‘Digital pound’ consultation

Published on 28th June 2023

We have sent an addendum to our previous response to this consultation on the ‘digital pound’.

Its message is that the ‘digital pound’ will not be a form of ‘central bank money’ if its so-called Distribution Model replicates what happens in the Visa and Mastercard ecosystems on three points.

The consultation papers were vague on the related points and there were no questions in the consultation specifically about them, so I felt it was important to record them.

You can download the full addendum here.

My concern surfaced when reading the publication by the Bank for International Settlements entitled ‘Central bank digital currencies: ongoing policy perspectives – May 2023’ and noting that the Bank of England provided the secretariat for this publication.

The publication identified ensuring ‘ongoing retail access to central bank money’ as a main purpose and value of CBDC. It occurred to me that there was a high likelihood that the Bank of England’s proposed model for the UK’s CBDC – the ‘digital pound’ – could infringe key parameters for its being ‘central bank money’.

The problem lies in the role of intermediaries between the issuer of the ‘digital pound’ (the Bank of England) and its users (citizens and businesses), if the role went further than that of intermediaries in supporting the circulation of physical cash – essentially a ‘fetching and carrying’ role – and extended to the relaying of electronic messaging.

Firstly, there cannot be any deductions-from-face-value between the payer and payee: the full value of the sale of goods or services must pass.

Secondly, the value must be transmitted instantly.

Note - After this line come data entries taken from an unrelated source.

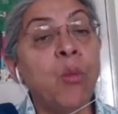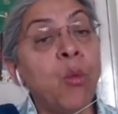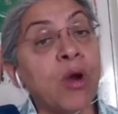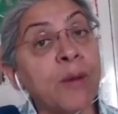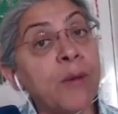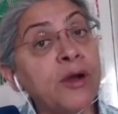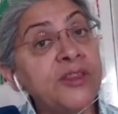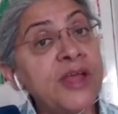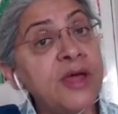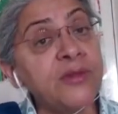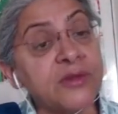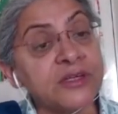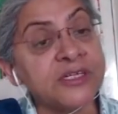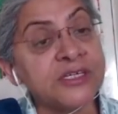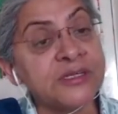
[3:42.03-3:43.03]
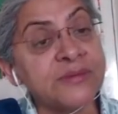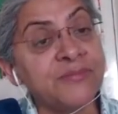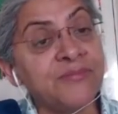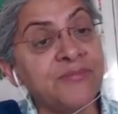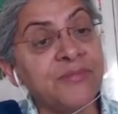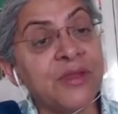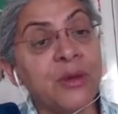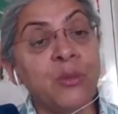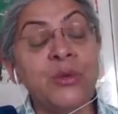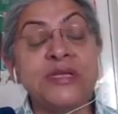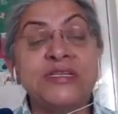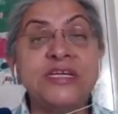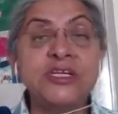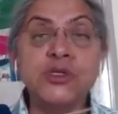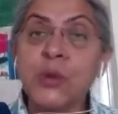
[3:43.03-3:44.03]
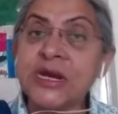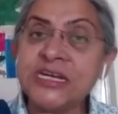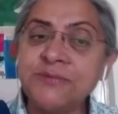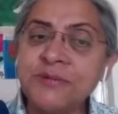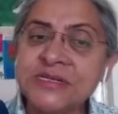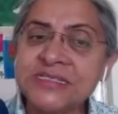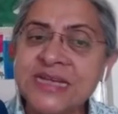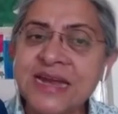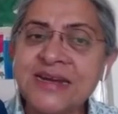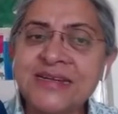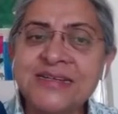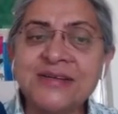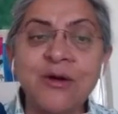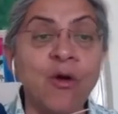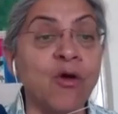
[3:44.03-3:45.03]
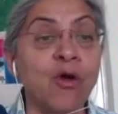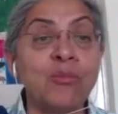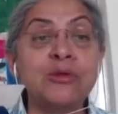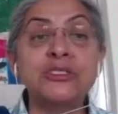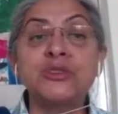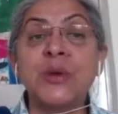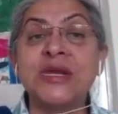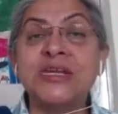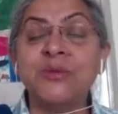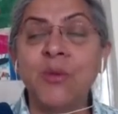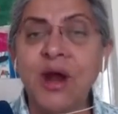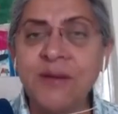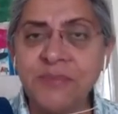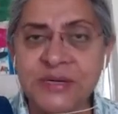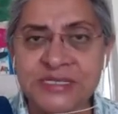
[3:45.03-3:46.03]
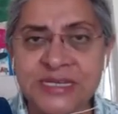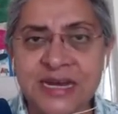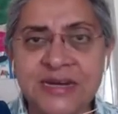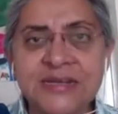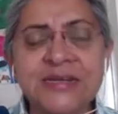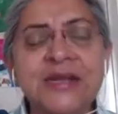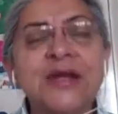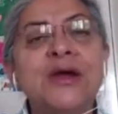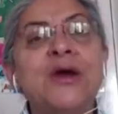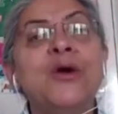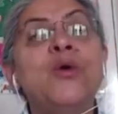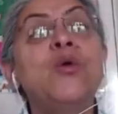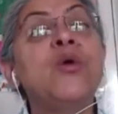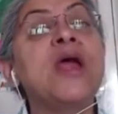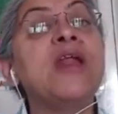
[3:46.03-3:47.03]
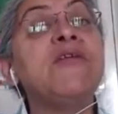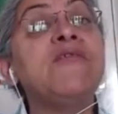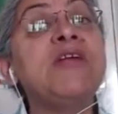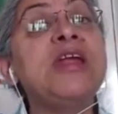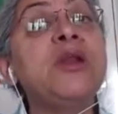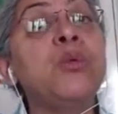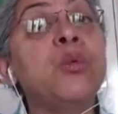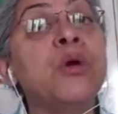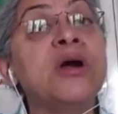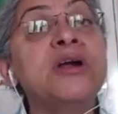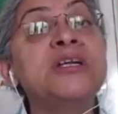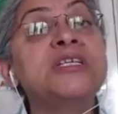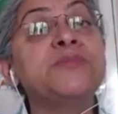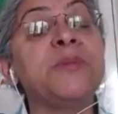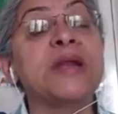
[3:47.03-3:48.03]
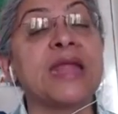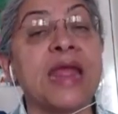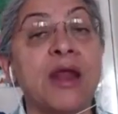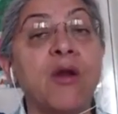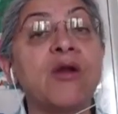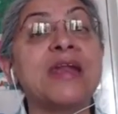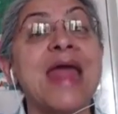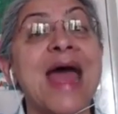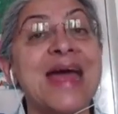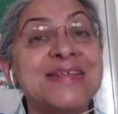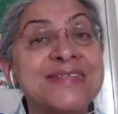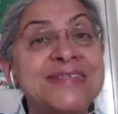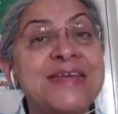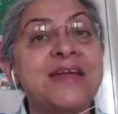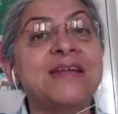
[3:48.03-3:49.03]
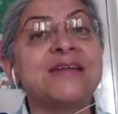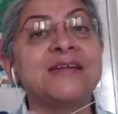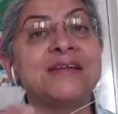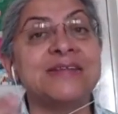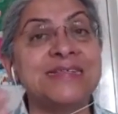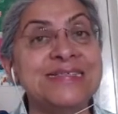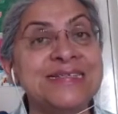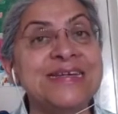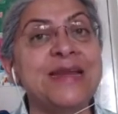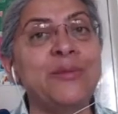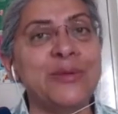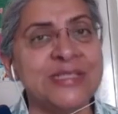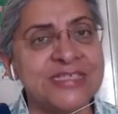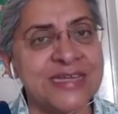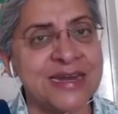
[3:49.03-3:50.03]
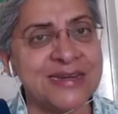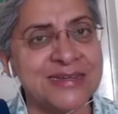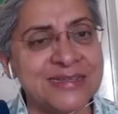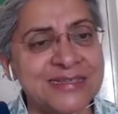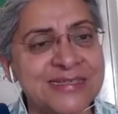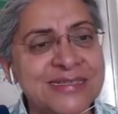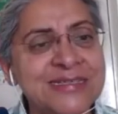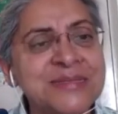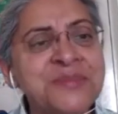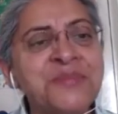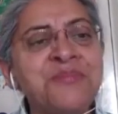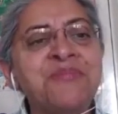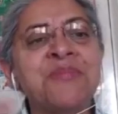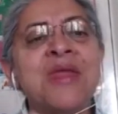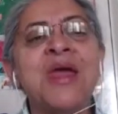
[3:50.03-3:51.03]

What about the others? We see 20% or almost 21% who can read words but cannot as yet deal with sentences.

Within the Visa and Mastercard ecosystems the payee receives a guarantee of future payment at the point at which a sale is made, with the settlement following 2-3 business days later. The ‘digital pound’ must settle instantly and with finality.

Thirdly, and more subtly, the ‘digital pound’ must never become subject to the interventions of intermediaries whose currency is ‘commercial bank money’, such as:

  • by intermediaries identifying flows amongst their clientele that could be netted: every order to pay the ‘digital pound’ must create accounting entries for the full amount at the Bank of England, in the same way that a client’s order for an exchange-traded financial instrument must be passed across the floor of the exchange and not offset at the level of the client’s broker against equal-and-opposite orders the broker has received from other clients;
  • by intermediaries becoming a legal party to any payments using the ‘digital pound’. The contractual situation for physical cash must be preserved: banks, ATM operators, security carriers and so on are involved in its distribution, but they are not parties to its usage between a payer and a payee.

The presence of any of deductions-from-face-value, a settlement delay or a role for intermediaries in the usage of the ‘digital pound’ will cause it to fail the qualfication of being ‘central bank money’. Consequentially it will not meet the objective of ensuring ‘ongoing retail access to central bank money’.